The wording of the original act (http://www.legislation.gov.uk/ukpga/1988/40/part/II/chapter/II/crossheading/new-arrangements-for-funding-higher-education/enacted) is very clear in avoiding overuse of the word 'grant' and suggesting a mix of funding methods, and also emphasising that the staff of the new council are "to have experience of, and to have shown capacity in, industrial, commercial or financial matters or the practice of any profession".
Furthermore I would suspect that the new body was designed to improve the degree to which government power over higher education was not mitigated by an intermediary body. That's a suspicion based on the generally centralising role of the Thatcher governments towards any entities that wielded a degree of independent power. That said, the UGC had acted as a tool for the first round of cuts to higher education, so that point should not be overemphasised.
There's a good article here with a view of UGC from a university perspective in 1984: http://link.springer.com/article/10.1007%2FBF00128560#page-1
My recollection as someone who went to university in 1988 is that the writing seemed to be on the wall for student grants. And certainly by late 1989 there were major protests against the intention to introduce loans (http://www.onemanandhisblog.com/archives/2010/11/student_protests_1989_style.html). There seems good reason to believe that the abolition of the UGC was intended as a precursor to the introduction of student loans.
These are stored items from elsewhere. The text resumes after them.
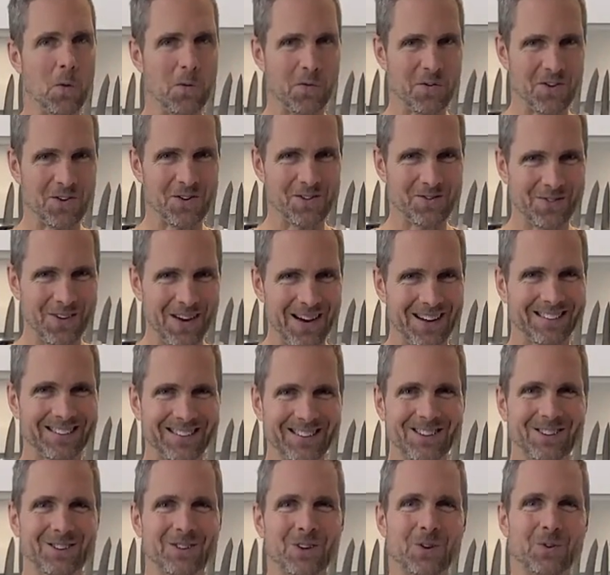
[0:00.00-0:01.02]
overinvest
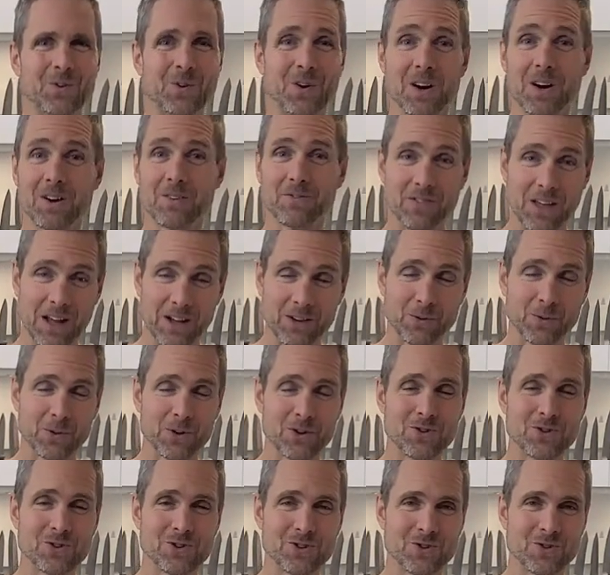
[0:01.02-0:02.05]
in cookware if that's what
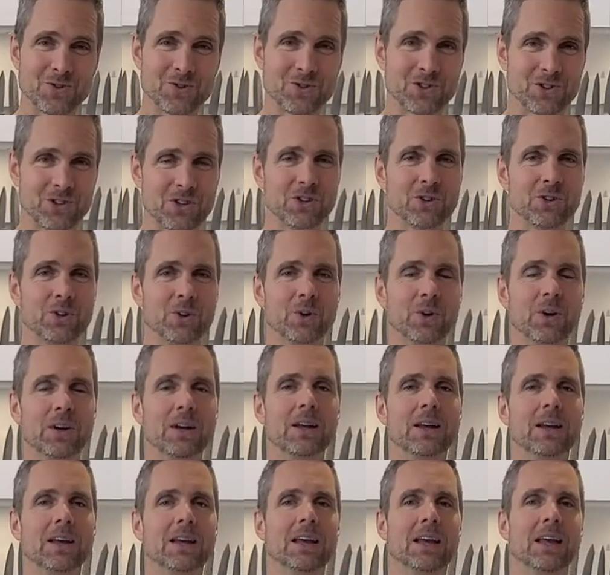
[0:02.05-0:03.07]
you choose to do.
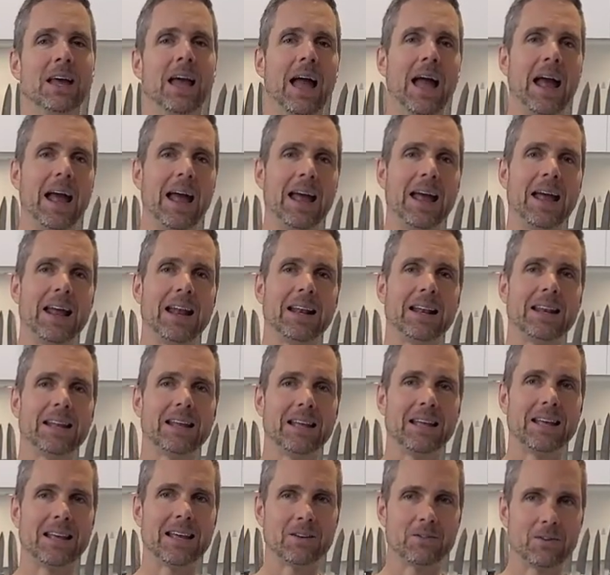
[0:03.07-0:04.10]
And
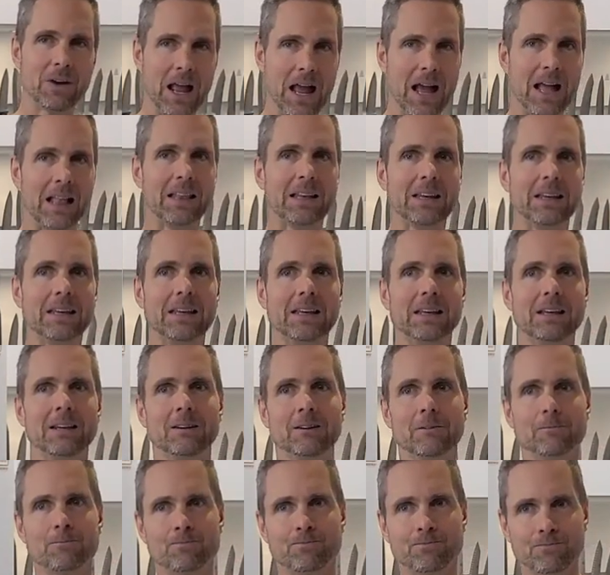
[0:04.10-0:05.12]
in reality,
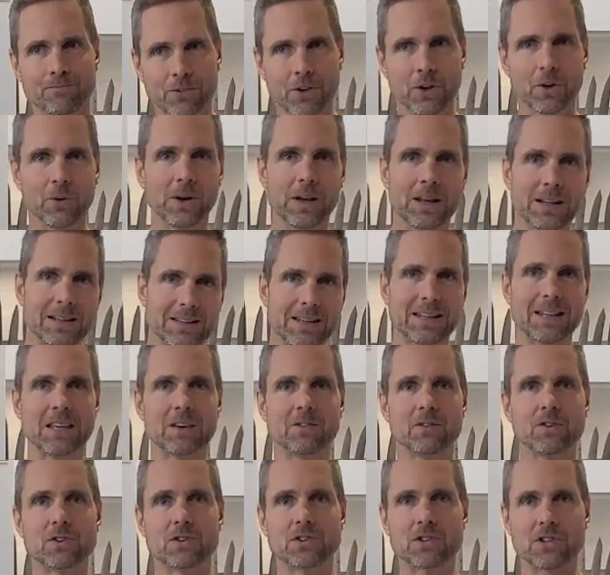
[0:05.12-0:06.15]
you know, it's gonna
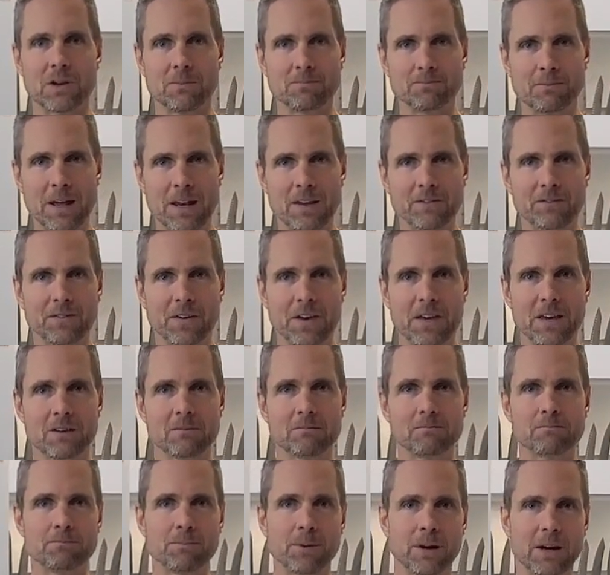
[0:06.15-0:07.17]
give you some
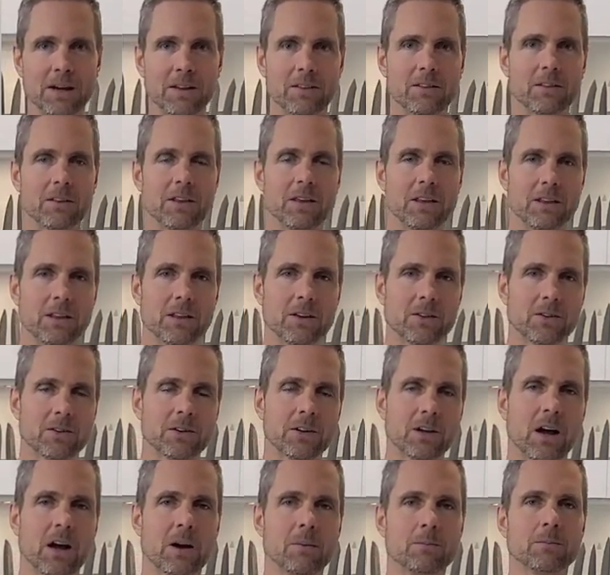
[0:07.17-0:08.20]
benefit, but there
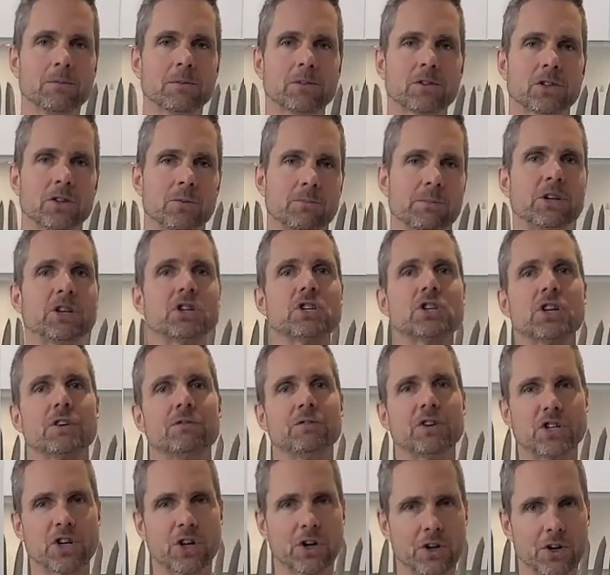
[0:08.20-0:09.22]
comes diminishing
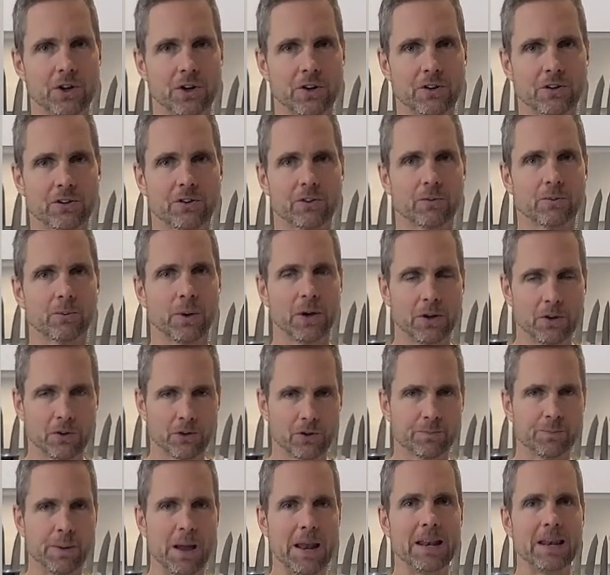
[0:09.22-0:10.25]
returns when you're
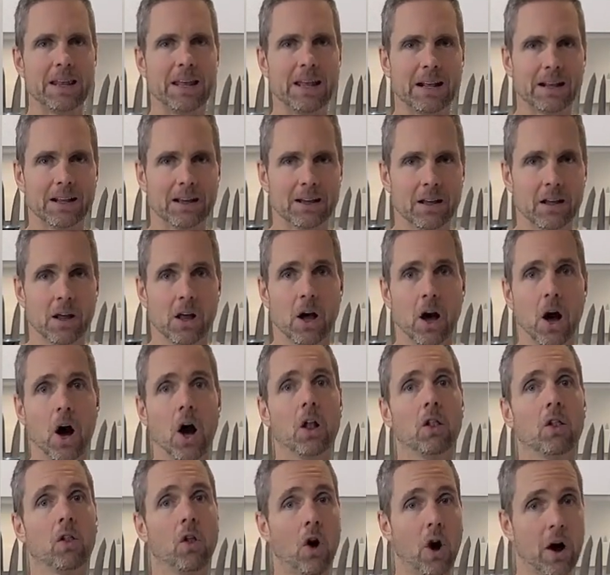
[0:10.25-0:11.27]
spending
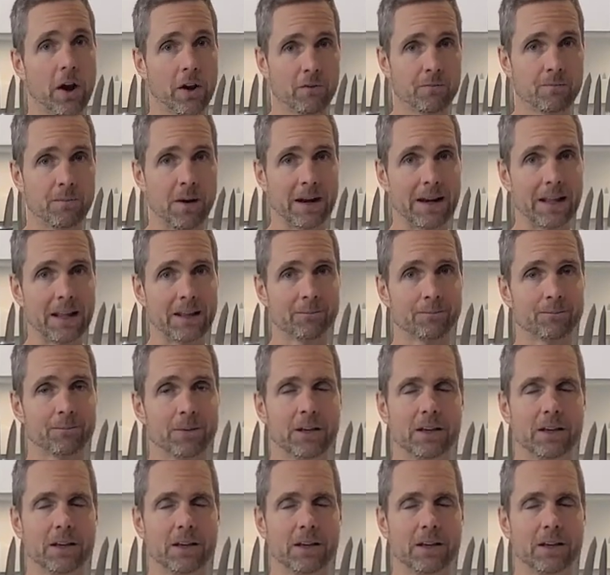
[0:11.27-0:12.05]
a lot of money.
Therefore the fact that the Student Loans Company would not be established until two years later in 1990 does not contradict the fact that this change was largely about the abolition of grants.
Edit to the above - as noted in the comments. The UGC 'grants' were block grants provided by government to universities, and not to be confused (as I did above) with student grants, which were paid by LEAs. Therefore the statement above that "that the abolition of the UGC was intended as a precursor to the introduction of student loans" is not correct.
I do suspect that the reforms were part of the doctrinaire increase of government power over a semi-autonomous body, and the move away from viewing the government as the sole-source provider of financing to universities via the block grants towards a view of universities seeking funding from public and private sources. However a fuller answer depends on somebody with more specialist knowledge than I have.